The data:
↓↓↓

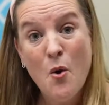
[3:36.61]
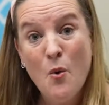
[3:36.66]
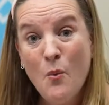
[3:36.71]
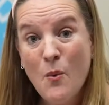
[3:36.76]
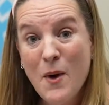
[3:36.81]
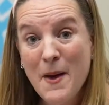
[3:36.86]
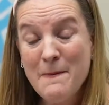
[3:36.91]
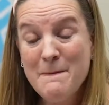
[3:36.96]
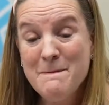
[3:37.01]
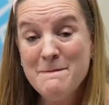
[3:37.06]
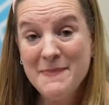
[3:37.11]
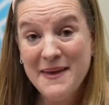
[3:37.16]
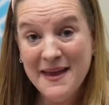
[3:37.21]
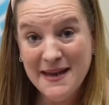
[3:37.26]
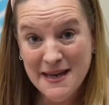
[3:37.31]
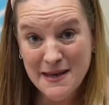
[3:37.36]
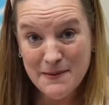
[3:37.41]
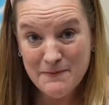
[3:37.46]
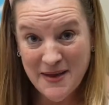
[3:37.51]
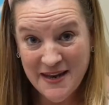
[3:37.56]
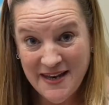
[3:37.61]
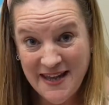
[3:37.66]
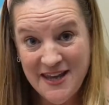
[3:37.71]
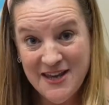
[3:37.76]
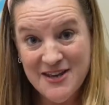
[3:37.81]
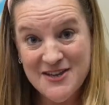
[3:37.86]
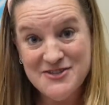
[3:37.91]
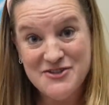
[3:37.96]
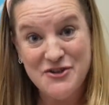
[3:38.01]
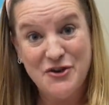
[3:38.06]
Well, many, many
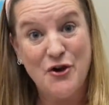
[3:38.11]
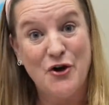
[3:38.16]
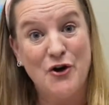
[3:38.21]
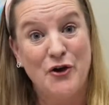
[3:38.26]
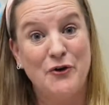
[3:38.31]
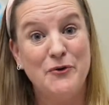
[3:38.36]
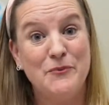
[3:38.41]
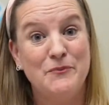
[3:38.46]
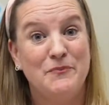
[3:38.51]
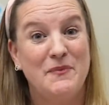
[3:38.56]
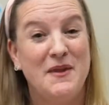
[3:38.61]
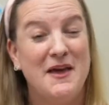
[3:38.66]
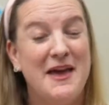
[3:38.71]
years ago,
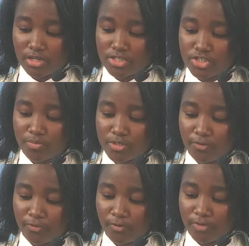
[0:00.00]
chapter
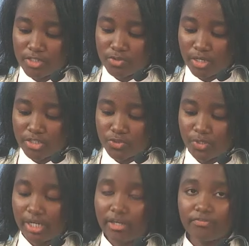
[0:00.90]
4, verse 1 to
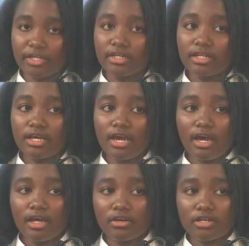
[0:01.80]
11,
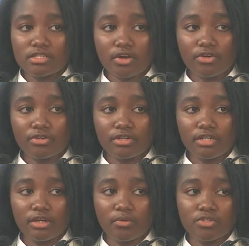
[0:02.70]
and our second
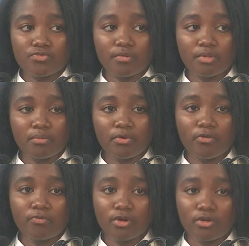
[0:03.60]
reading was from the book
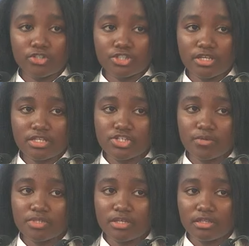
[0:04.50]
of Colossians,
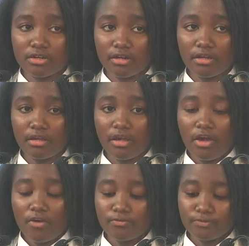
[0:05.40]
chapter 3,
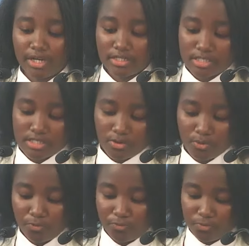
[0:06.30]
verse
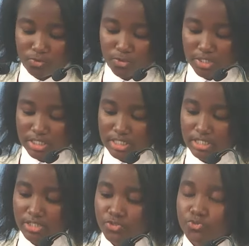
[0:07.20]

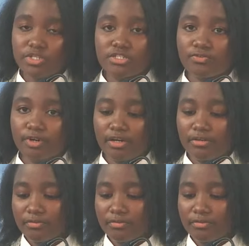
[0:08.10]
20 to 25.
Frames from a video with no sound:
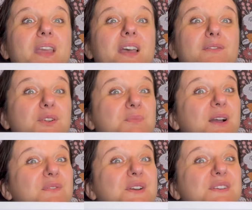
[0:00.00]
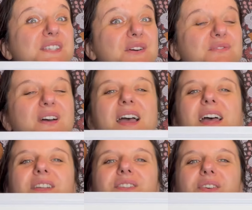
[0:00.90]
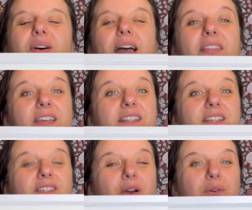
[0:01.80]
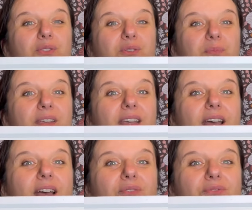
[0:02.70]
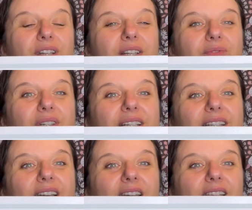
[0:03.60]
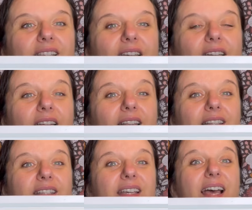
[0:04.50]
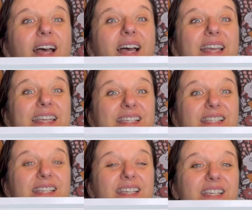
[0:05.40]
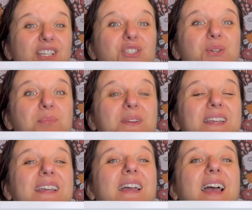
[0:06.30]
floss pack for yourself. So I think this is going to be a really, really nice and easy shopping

↑↑↑

To do: Each of the lines above should be transcribed exactly; no image is to be copied.

Answer below:
[3:36.61]
[3:36.66]
[3:36.71]
[3:36.76]
[3:36.81]
[3:36.86]
[3:36.91]
[3:36.96]
[3:37.01]
[3:37.06]
[3:37.11]
[3:37.16]
[3:37.21]
[3:37.26]
[3:37.31]
[3:37.36]
[3:37.41]
[3:37.46]
[3:37.51]
[3:37.56]
[3:37.61]
[3:37.66]
[3:37.71]
[3:37.76]
[3:37.81]
[3:37.86]
[3:37.91]
[3:37.96]
[3:38.01]
[3:38.06]
Well, many, many
[3:38.11]
[3:38.16]
[3:38.21]
[3:38.26]
[3:38.31]
[3:38.36]
[3:38.41]
[3:38.46]
[3:38.51]
[3:38.56]
[3:38.61]
[3:38.66]
[3:38.71]
years ago,
[0:00.00]
chapter
[0:00.90]
4, verse 1 to
[0:01.80]
11,
[0:02.70]
and our second
[0:03.60]
reading was from the book
[0:04.50]
of Colossians,
[0:05.40]
chapter 3,
[0:06.30]
verse
[0:07.20]

[0:08.10]
20 to 25.
Frames from a video with no sound:
[0:00.00]
[0:00.90]
[0:01.80]
[0:02.70]
[0:03.60]
[0:04.50]
[0:05.40]
[0:06.30]
floss pack for yourself. So I think this is going to be a really, really nice and easy shopping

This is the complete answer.